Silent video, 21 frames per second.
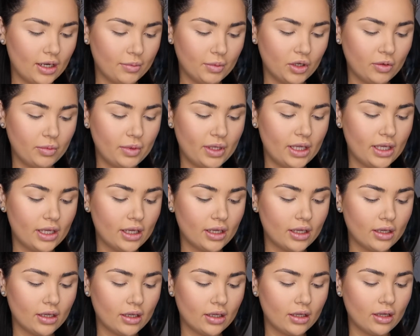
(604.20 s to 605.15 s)
I'm going to be
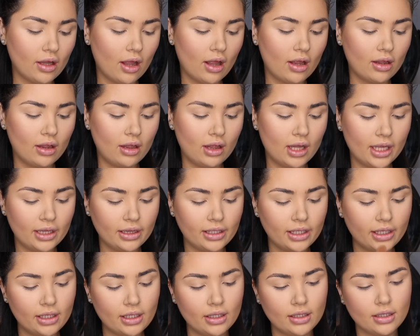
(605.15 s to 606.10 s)

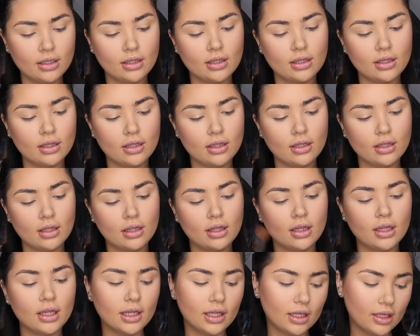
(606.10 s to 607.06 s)
lightly
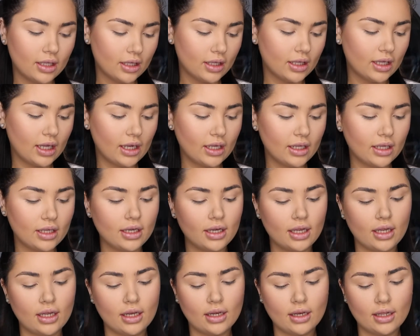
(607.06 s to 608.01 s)
getting it
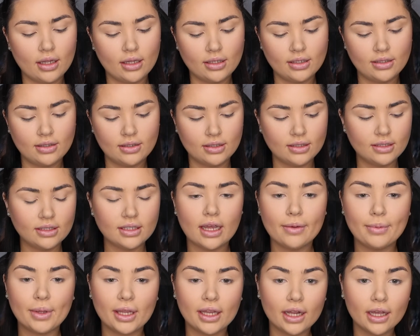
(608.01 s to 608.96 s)
and
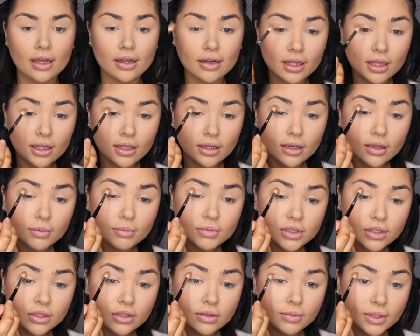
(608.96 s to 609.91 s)
tapping it out, and I'm
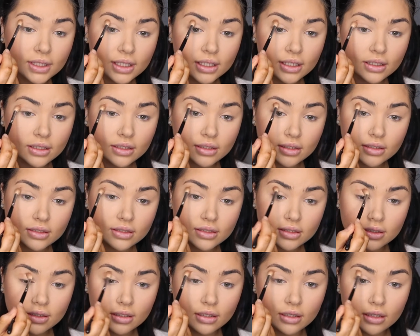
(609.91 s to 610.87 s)
just going to be
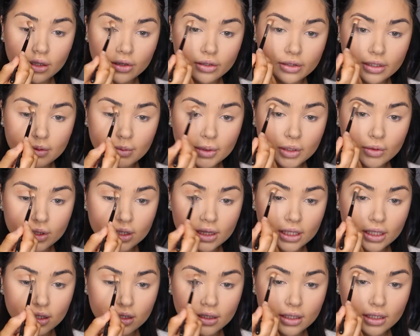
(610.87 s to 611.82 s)
slowly building
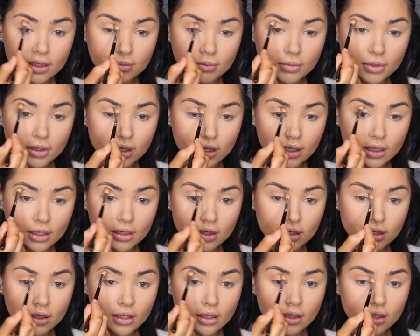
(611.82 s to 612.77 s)
that in my
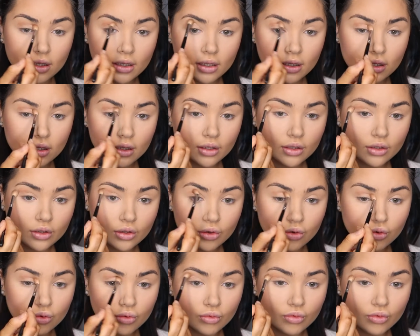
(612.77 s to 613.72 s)

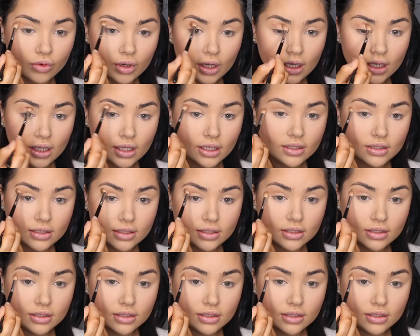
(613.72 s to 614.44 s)
crease.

# # # #

Only one thing is required here: an exact copy of the lines from the one bearing "(608.01 s to 608.96 s)" through the final line above, both included, with pictures left out.

▶ [WRITTEN REPLY]:
(608.01 s to 608.96 s)
and
(608.96 s to 609.91 s)
tapping it out, and I'm
(609.91 s to 610.87 s)
just going to be
(610.87 s to 611.82 s)
slowly building
(611.82 s to 612.77 s)
that in my
(612.77 s to 613.72 s)

(613.72 s to 614.44 s)
crease.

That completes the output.